Provérbios ou ditos:
          Em Fevereiro neve e frio, é de esperar calor no estio.
          Chuva em Dia das Candeias, ano de ribeiras cheias.
          Em ano chuvoso, o diligente é preguiçoso.


As Migas da Malga do Caldo
Eu devia ter três, quatro ou cinco anos e era um grande guloso. Das imagens que retenho melhor era o meu pai a comer o caldo, à luz da candêa. O ritual começava quase no fim da refeição, com a grande malga de gemalte a fumegar, à frente do meu pai e, com o garfo, ia-lhe comendo as couves segadas, as batatas menos desfeitas, os feijões, a cebola ou os chícharros.

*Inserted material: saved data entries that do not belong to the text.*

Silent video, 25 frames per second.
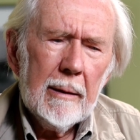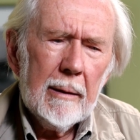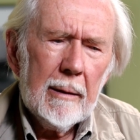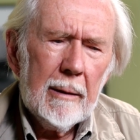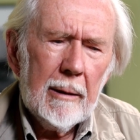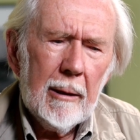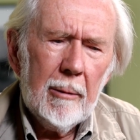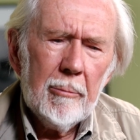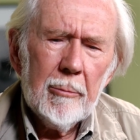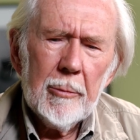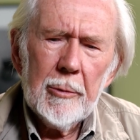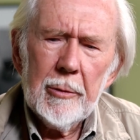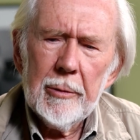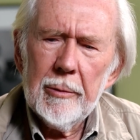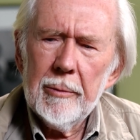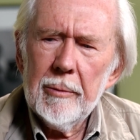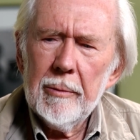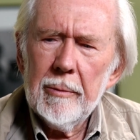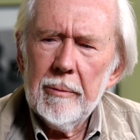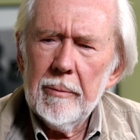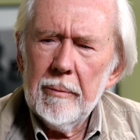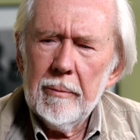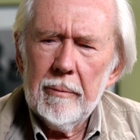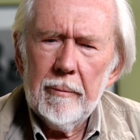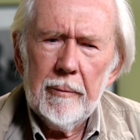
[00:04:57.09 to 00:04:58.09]
come
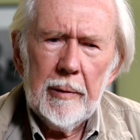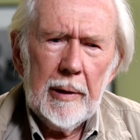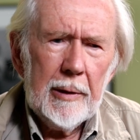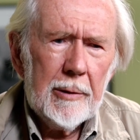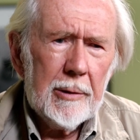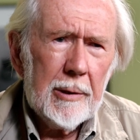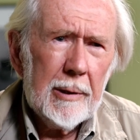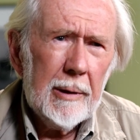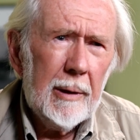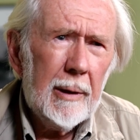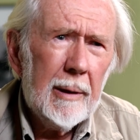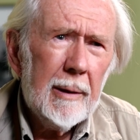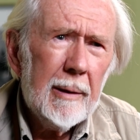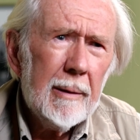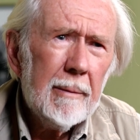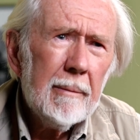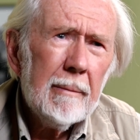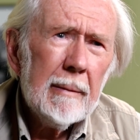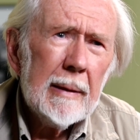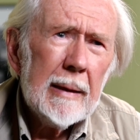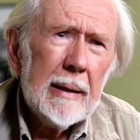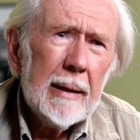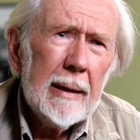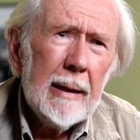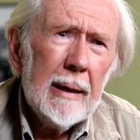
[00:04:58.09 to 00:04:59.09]
to Wetzlar
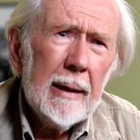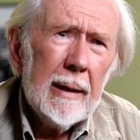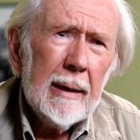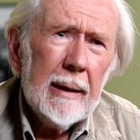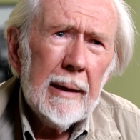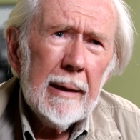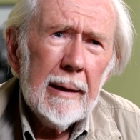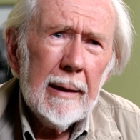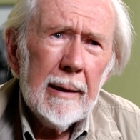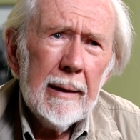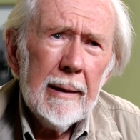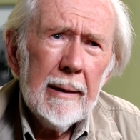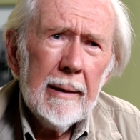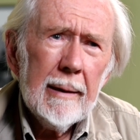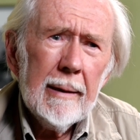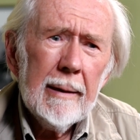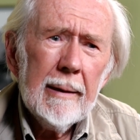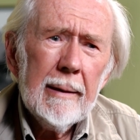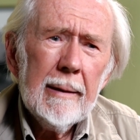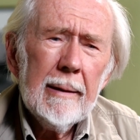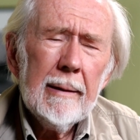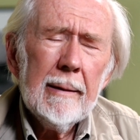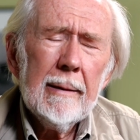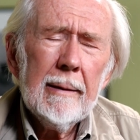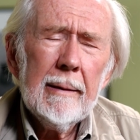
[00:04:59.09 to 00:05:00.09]

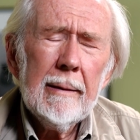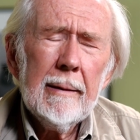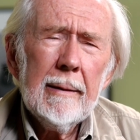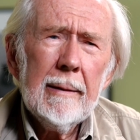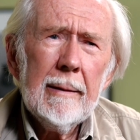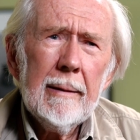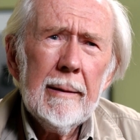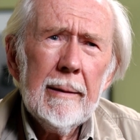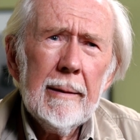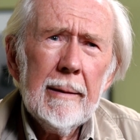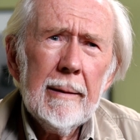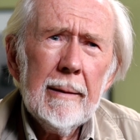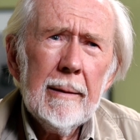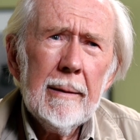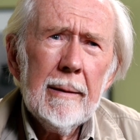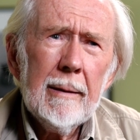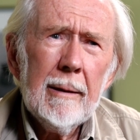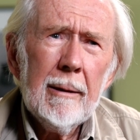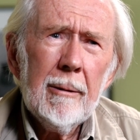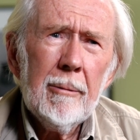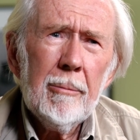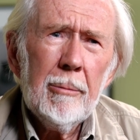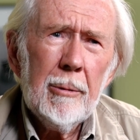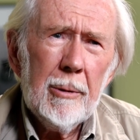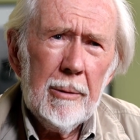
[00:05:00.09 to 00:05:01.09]
and
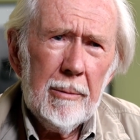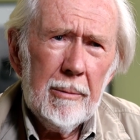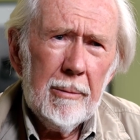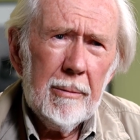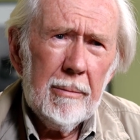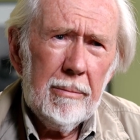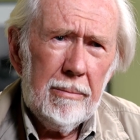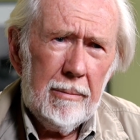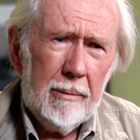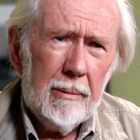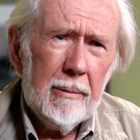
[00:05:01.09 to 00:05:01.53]
I will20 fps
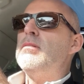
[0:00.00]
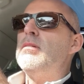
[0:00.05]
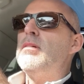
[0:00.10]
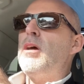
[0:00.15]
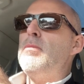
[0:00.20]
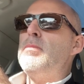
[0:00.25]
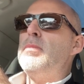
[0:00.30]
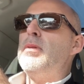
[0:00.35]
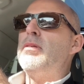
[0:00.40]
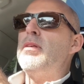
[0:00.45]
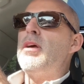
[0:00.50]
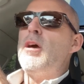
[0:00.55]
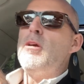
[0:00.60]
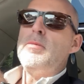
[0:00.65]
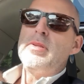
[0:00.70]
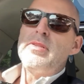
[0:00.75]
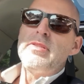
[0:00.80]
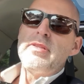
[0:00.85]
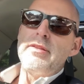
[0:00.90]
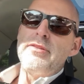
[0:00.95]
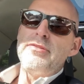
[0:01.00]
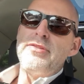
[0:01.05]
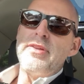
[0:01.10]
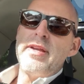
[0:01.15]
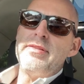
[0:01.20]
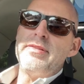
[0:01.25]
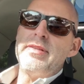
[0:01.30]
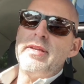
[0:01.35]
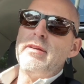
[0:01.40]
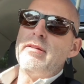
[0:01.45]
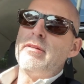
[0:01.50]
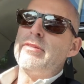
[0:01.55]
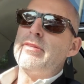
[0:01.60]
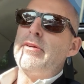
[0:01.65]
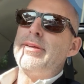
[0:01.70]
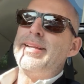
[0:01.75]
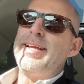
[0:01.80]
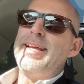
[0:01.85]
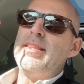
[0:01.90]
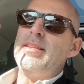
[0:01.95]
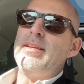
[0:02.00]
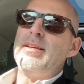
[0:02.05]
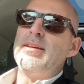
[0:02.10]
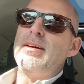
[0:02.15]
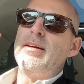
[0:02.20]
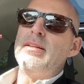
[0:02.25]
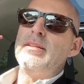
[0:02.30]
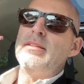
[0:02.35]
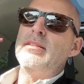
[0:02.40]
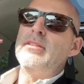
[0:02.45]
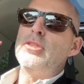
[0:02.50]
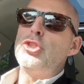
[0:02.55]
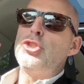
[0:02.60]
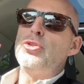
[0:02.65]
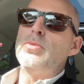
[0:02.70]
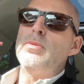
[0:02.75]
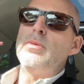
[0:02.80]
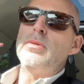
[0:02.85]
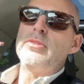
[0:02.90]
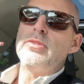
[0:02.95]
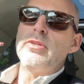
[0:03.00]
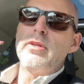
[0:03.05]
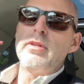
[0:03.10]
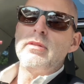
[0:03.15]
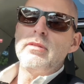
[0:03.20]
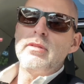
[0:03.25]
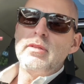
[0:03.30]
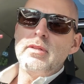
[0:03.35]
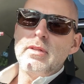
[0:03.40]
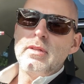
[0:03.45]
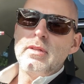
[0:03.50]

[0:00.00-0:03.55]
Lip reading: Hope the sun stays out, because I'm going to hit the garden. Shorts on,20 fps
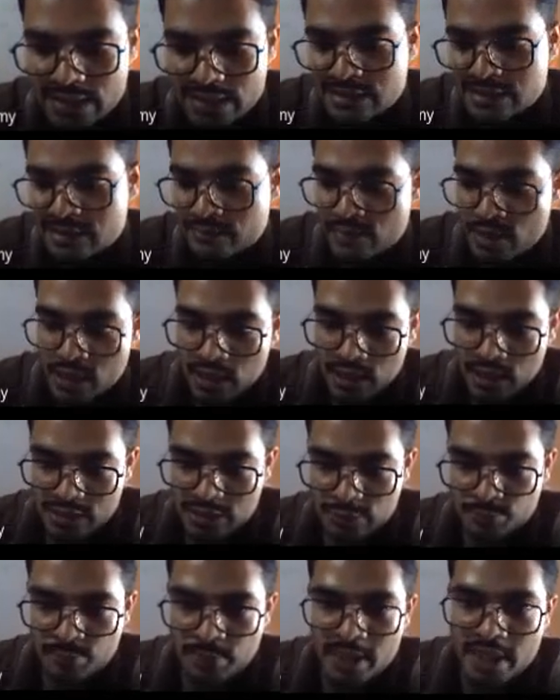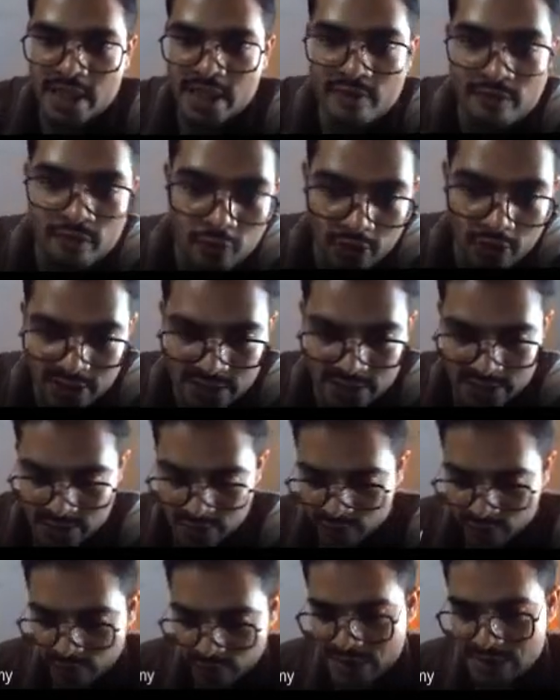has a spare for it.
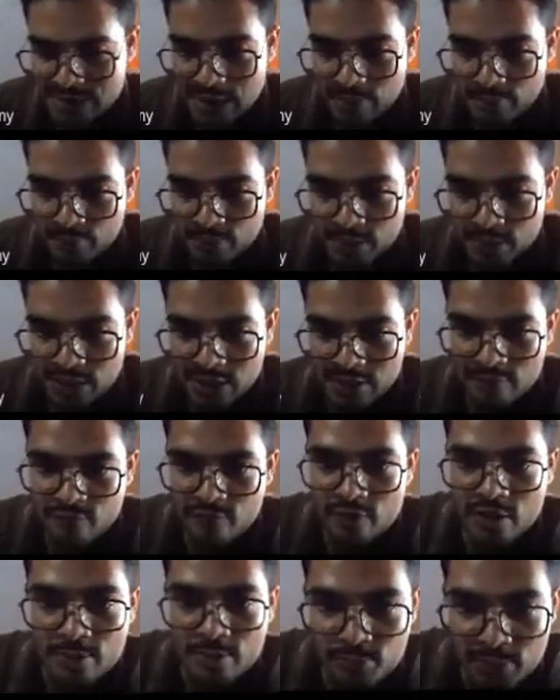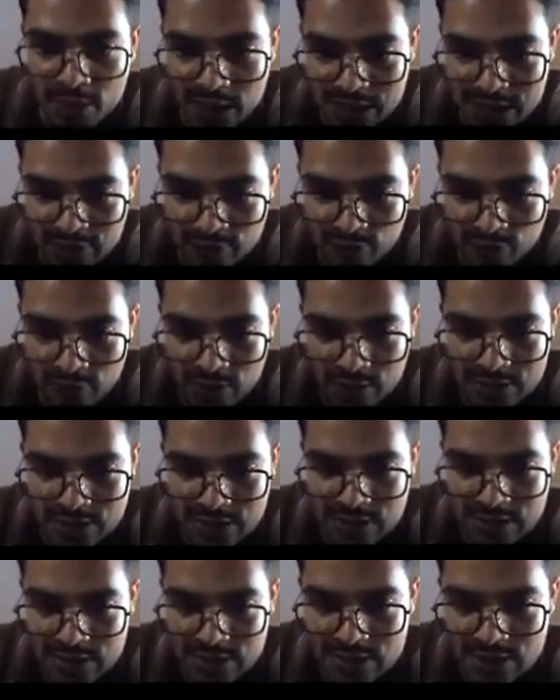For example, if one PLC fails
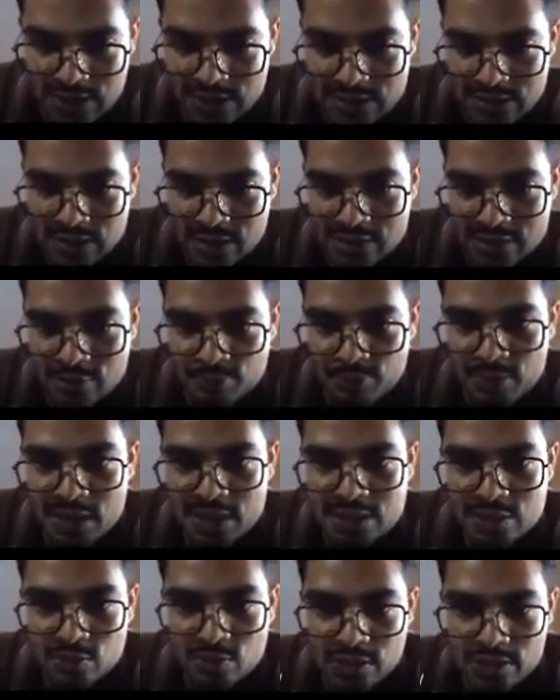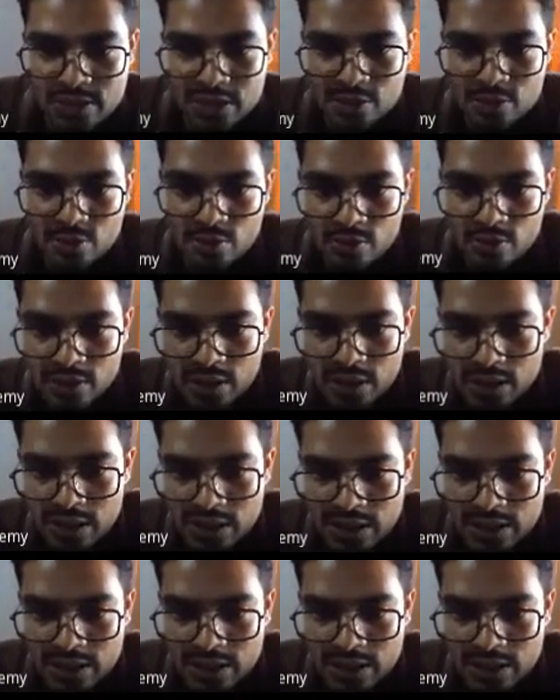in this case, the other PLC will take over.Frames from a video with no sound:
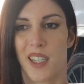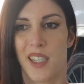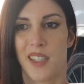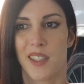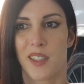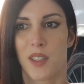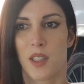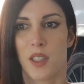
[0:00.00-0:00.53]

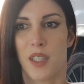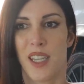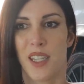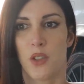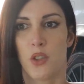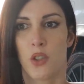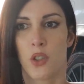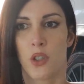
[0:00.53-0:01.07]
it's
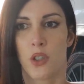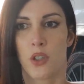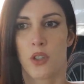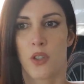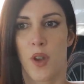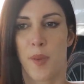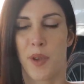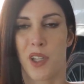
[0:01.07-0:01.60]
ish
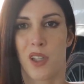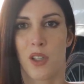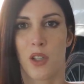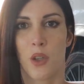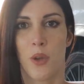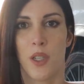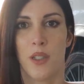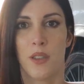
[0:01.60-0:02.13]
ceramic
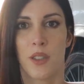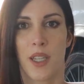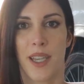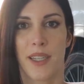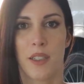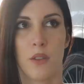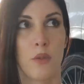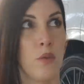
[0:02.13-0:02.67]
coated,
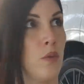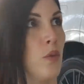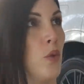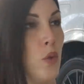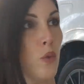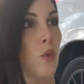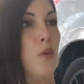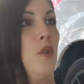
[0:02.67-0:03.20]
kind of.
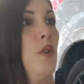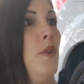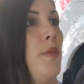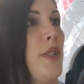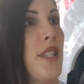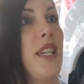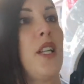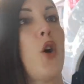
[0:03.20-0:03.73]
Ooh,
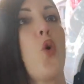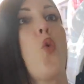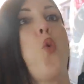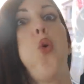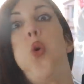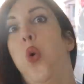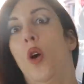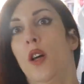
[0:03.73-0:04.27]
mosquito,
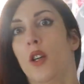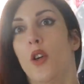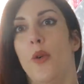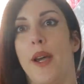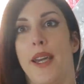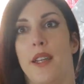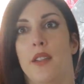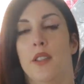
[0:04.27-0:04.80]
go
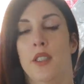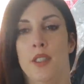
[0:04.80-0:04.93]
away.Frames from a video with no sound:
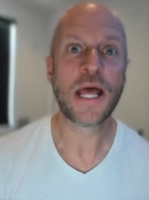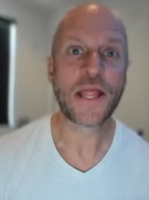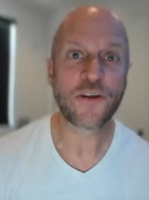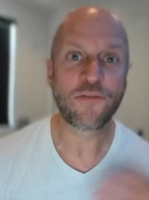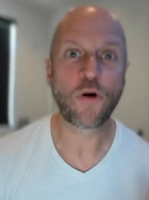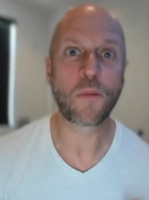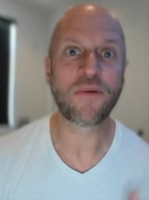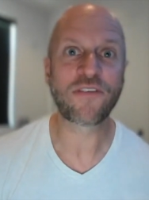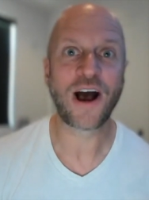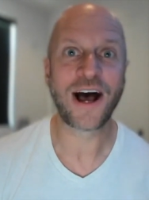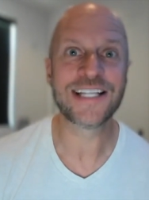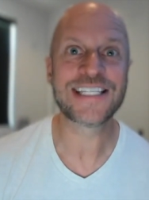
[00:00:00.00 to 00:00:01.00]
the form of
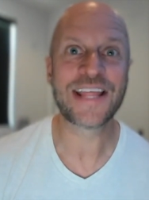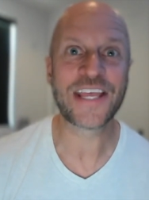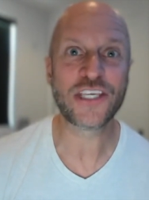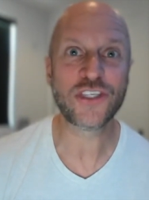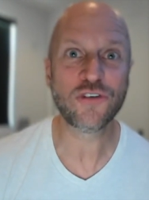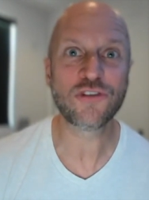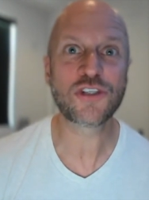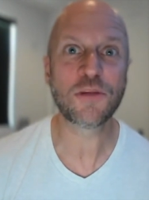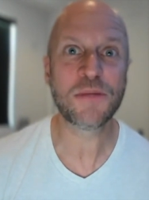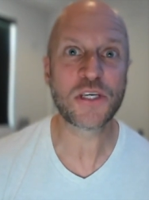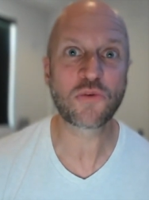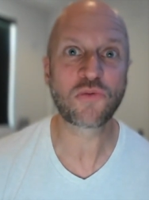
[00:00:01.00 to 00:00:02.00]
content that you should
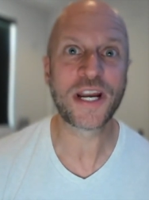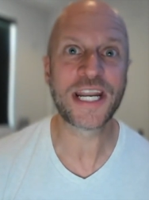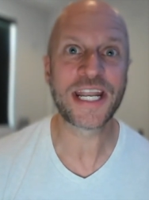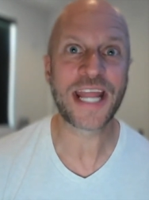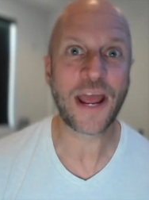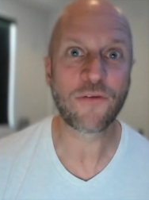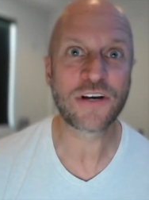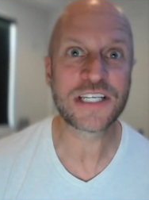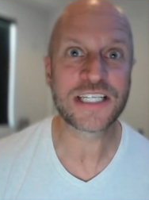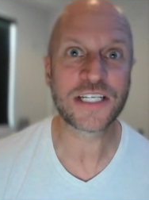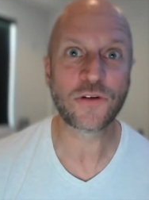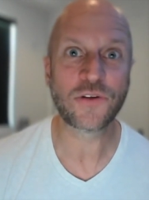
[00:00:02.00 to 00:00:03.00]
be creating every
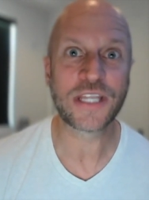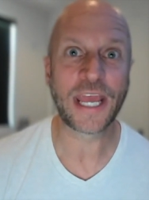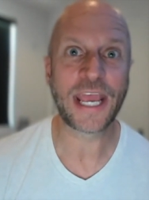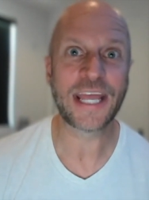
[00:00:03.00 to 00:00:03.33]
single day.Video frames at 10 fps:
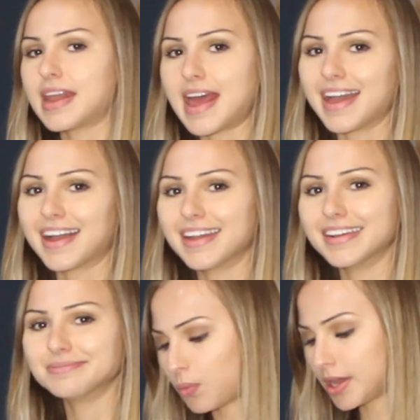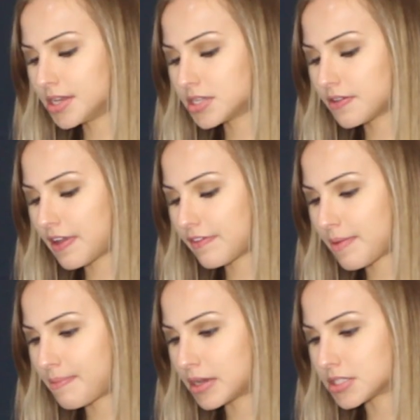an egg on it. What is your
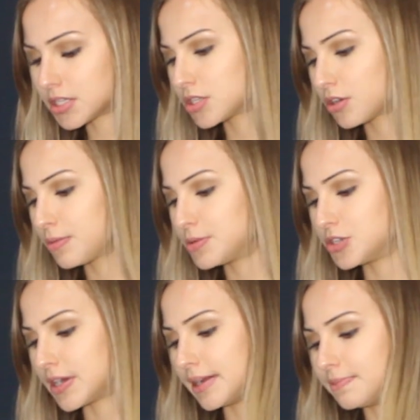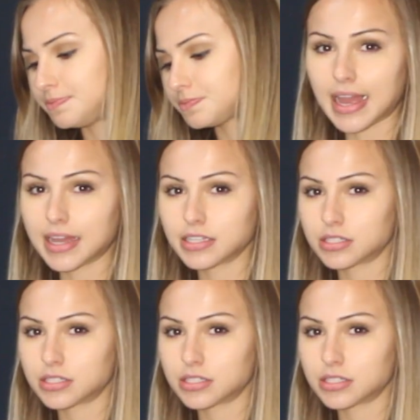favorite muscle group to train? I got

Quando quase só restava a auga adubada com unto ou azeite, o meu pai levava a malga à boca e ia bebendo aos poucos e, no fim, no fundo ficavam as migas. As migas eram os pedacinhos de batata ou de feijão que tinham escapado ao esmagar pelos três ou quatro dentes do garfo de ferro contra a escumadeira de alumínio e depois mergulhados na panela de três pés e de ferro.
Mas o mais vivo quadro ou a mais bela prosa que tenho dentro da minha alma é a das migas da malga de caldo do meu pai. Provavelmente já o meu avô Eduardo, que não conheci, também lhe dava as migas do caldo.
Naquele gesto generoso e pleno de satisfação, o meu pai deixava de comer as migas, o melhor, para mas dar a mim. Possivelmente eu até estaria a olhar para a malga do seu caldo para ver se tinha migas. Eu não lhe pedia nada. Porque eu comia o caldo que queria, mas as migas da malga do caldo do meu pai era o maior petisco do mundo.
Primeiro porque ali condensava-se o melhor sabor do caldo e o último pedaço é o que sabe melhor. Segundo porque encerravam um mar imenso de amor que o meu pai tinha por mim, apesar de eu não ser o seu filho mais querido, embora fosse o mais novo. Não fui o mais querido mas ele tinha muito orgulho em mim.
Queria que «eu estudasse para ser alguém». Ser alguém era fugir à vulgaridade penosa do trabalho duro e da vida do campo, fiz-lhe a vontade. Mas esqueci-me de trazer a alma para a cidade. Por isso, no fundo continuei e continuo a ser um rural e é com a gente do campo que me sinto bem.
Mais que a honra do meu pai, eu era a sua maior bandeira ou o seu maior troféu, ao ponto de um dia, vendo-me insatisfeito e a sonhar, me dizer que eu não precisava de fazer mais nada.
Mas, as migas, de um caldo comido na mesa da cozinha, sentado em bancos corridos e mochos ou no aconchego do escano, selavam todo o amor de um pai generoso para o filho piquenito.
Por sua iniciativa nunca me deu um beijo em criança. Contudo, nos seus pequenos gestos dava-me os valores e os afectos que eu precisava. Por isso, quase todas as memórias e saberes do meu pai passaram para mim e ele continuará a viver comigo, como, estou certo, eu continuarei a viver com o meu filho.
Dava tudo para puder voltar a comer as migas da malga do caldo do meu pai.